Required action
Excluding images, repeat the data exactly as given.

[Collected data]
☆ ☆ ☆ ☆ ☆ ☆ ☆

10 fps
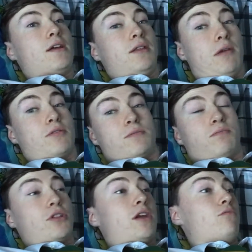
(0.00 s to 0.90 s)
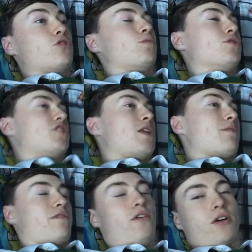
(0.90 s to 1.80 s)
There was one scene
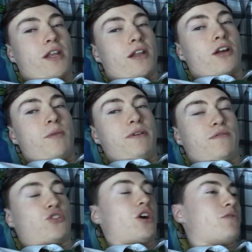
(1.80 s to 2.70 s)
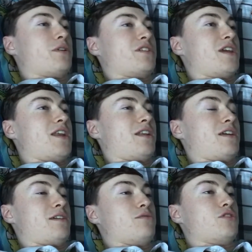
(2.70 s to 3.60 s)
where fucking hell, I got a bit of a shock when I seen it.
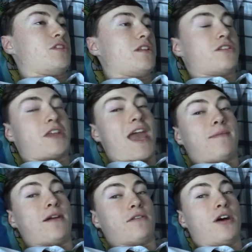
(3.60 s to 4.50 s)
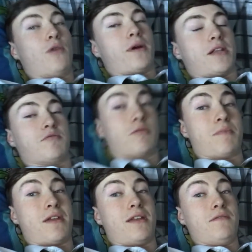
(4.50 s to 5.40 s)
Like it just came out of nowhere, and it was a
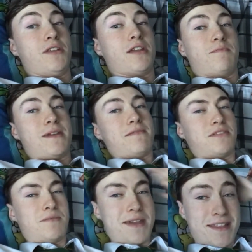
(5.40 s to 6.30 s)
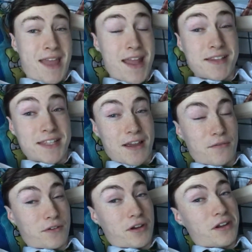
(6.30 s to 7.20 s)
bit intense now
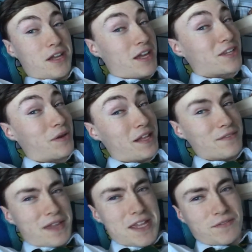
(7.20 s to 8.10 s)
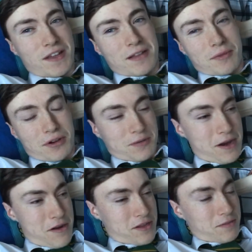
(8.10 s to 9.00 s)
for a 12A film, or in
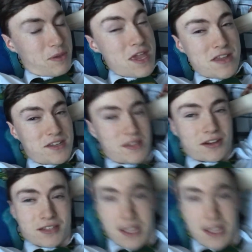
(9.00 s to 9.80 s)
America, PG-13.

☆ ☆ ☆ ☆ ☆ ☆ ☆

Exercise solution
10 fps
(0.00 s to 0.90 s)
(0.90 s to 1.80 s)
There was one scene
(1.80 s to 2.70 s)
(2.70 s to 3.60 s)
where fucking hell, I got a bit of a shock when I seen it.
(3.60 s to 4.50 s)
(4.50 s to 5.40 s)
Like it just came out of nowhere, and it was a
(5.40 s to 6.30 s)
(6.30 s to 7.20 s)
bit intense now
(7.20 s to 8.10 s)
(8.10 s to 9.00 s)
for a 12A film, or in
(9.00 s to 9.80 s)
America, PG-13.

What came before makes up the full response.